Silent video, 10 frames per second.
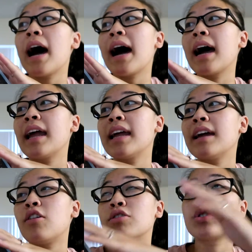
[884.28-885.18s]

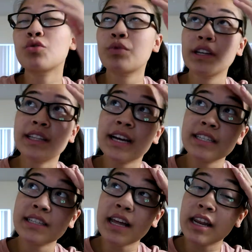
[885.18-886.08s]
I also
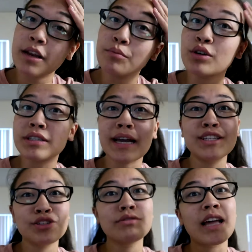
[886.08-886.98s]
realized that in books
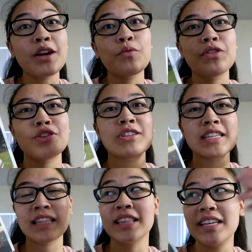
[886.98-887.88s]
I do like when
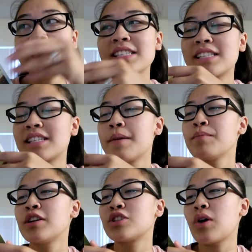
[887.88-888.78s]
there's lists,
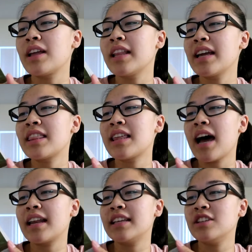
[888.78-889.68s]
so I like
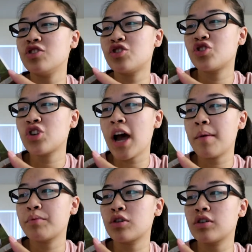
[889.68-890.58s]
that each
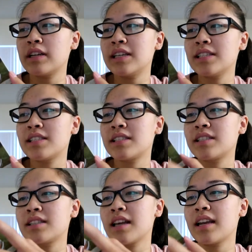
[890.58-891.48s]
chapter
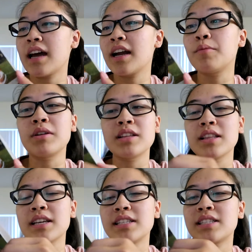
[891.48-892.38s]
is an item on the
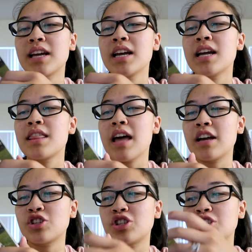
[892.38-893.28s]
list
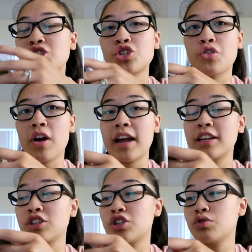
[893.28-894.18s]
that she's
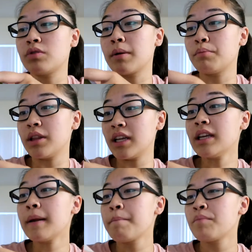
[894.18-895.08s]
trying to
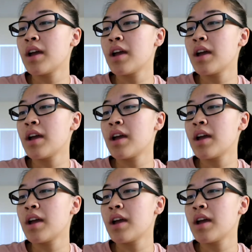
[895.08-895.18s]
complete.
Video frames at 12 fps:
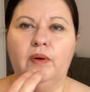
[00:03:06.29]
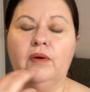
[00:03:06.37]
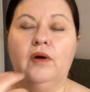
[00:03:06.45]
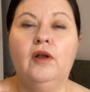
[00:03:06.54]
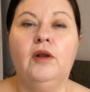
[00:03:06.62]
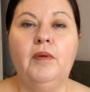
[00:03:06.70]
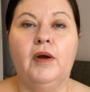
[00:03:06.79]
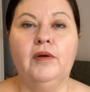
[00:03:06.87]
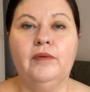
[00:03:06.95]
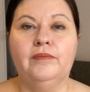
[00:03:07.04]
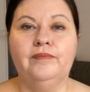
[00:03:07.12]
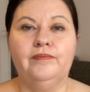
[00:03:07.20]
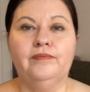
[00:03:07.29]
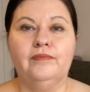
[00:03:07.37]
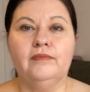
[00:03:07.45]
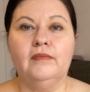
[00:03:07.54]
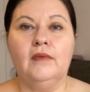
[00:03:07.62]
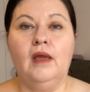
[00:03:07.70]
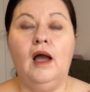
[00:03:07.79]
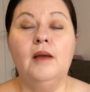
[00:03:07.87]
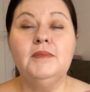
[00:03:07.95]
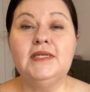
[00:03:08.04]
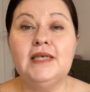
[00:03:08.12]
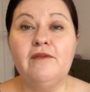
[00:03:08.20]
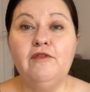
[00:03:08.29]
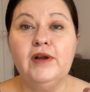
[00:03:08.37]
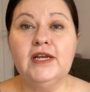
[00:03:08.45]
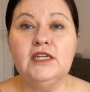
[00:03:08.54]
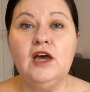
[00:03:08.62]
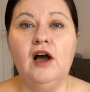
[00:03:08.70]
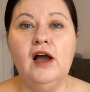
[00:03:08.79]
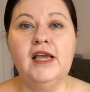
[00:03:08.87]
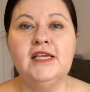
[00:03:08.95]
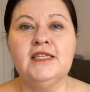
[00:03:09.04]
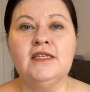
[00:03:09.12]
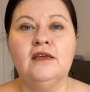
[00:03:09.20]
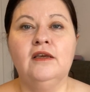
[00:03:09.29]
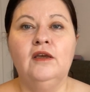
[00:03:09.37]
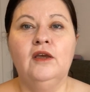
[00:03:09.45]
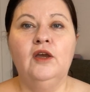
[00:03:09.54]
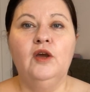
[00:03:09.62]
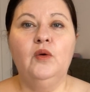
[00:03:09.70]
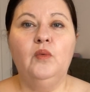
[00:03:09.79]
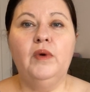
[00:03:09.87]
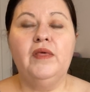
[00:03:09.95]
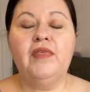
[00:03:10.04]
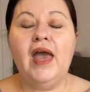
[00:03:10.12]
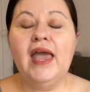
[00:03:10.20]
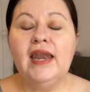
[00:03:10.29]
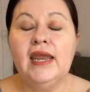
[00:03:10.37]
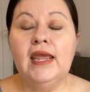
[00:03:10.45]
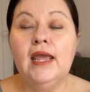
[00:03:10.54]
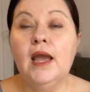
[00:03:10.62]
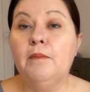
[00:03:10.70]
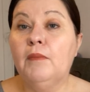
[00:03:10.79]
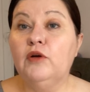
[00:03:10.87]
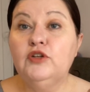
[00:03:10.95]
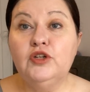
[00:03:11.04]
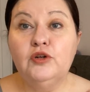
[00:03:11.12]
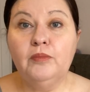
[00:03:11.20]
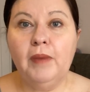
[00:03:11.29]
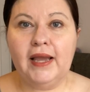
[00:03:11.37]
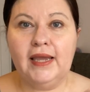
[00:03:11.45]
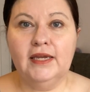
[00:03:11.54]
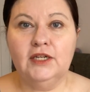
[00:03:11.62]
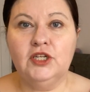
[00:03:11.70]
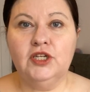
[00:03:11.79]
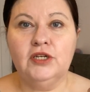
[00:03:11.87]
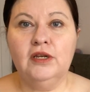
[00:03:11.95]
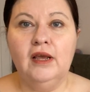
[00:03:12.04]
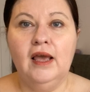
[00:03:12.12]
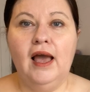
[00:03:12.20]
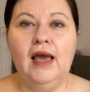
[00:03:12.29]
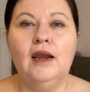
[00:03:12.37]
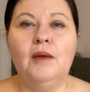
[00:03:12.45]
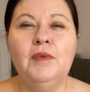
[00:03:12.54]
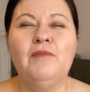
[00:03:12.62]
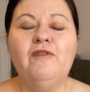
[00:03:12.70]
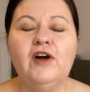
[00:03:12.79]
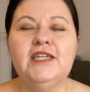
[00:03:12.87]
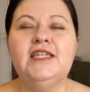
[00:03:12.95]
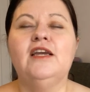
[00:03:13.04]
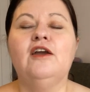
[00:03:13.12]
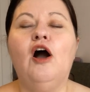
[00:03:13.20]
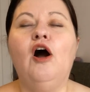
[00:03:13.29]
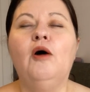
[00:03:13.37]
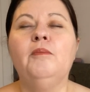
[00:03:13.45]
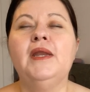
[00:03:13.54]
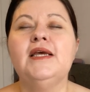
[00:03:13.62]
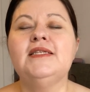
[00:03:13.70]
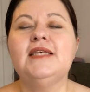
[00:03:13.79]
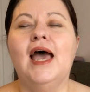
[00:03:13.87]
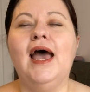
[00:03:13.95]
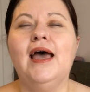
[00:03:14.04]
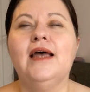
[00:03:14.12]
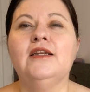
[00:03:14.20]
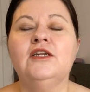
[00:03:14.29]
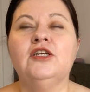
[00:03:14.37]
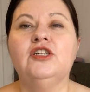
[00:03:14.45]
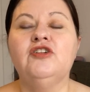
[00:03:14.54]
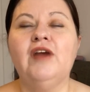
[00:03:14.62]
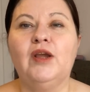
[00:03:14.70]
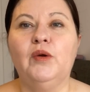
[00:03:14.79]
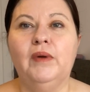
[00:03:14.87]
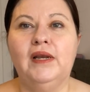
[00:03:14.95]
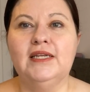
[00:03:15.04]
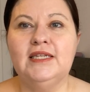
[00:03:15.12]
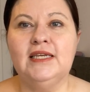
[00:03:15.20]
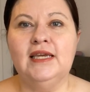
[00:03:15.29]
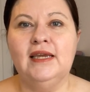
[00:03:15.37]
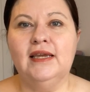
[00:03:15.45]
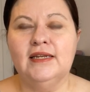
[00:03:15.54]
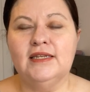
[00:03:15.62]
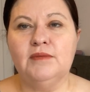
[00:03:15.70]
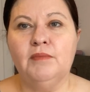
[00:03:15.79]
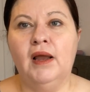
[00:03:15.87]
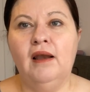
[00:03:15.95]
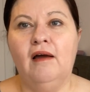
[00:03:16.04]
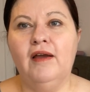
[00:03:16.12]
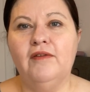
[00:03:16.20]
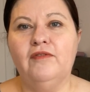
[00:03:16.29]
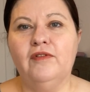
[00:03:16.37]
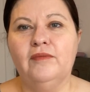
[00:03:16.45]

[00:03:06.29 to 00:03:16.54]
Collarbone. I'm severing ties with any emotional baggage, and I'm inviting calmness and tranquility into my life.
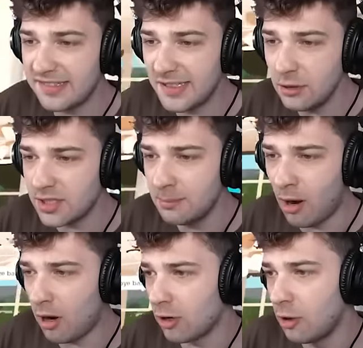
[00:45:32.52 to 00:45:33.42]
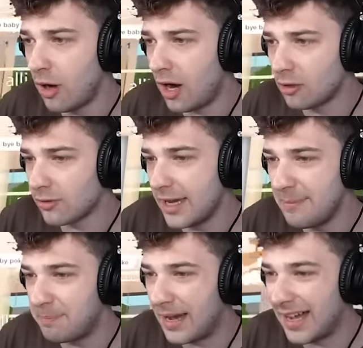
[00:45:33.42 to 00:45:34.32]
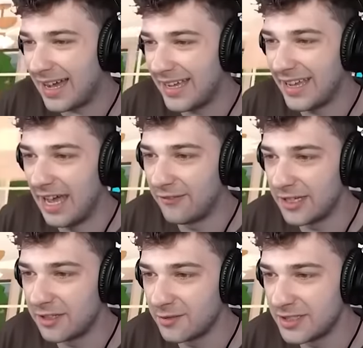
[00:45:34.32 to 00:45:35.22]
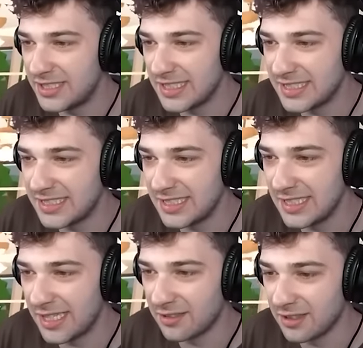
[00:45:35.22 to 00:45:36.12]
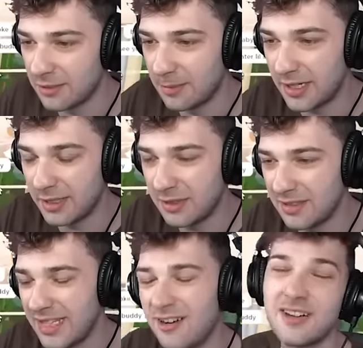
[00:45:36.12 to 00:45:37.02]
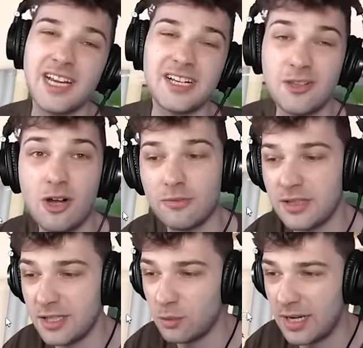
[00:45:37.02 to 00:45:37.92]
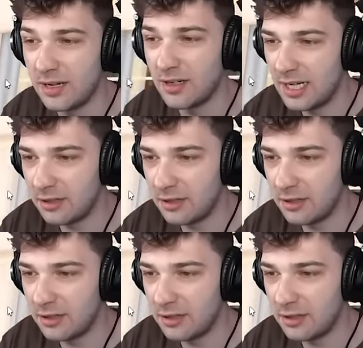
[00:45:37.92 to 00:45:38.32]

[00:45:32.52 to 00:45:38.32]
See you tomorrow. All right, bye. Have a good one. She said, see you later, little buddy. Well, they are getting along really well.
____
# Your instructions
Give back exactly the lines above that run from the one with "[00:03:15.20]" to the one with "[00:03:16.45]", including both, with the pictures left out.

# Response to this exercise
[00:03:15.20]
[00:03:15.29]
[00:03:15.37]
[00:03:15.45]
[00:03:15.54]
[00:03:15.62]
[00:03:15.70]
[00:03:15.79]
[00:03:15.87]
[00:03:15.95]
[00:03:16.04]
[00:03:16.12]
[00:03:16.20]
[00:03:16.29]
[00:03:16.37]
[00:03:16.45]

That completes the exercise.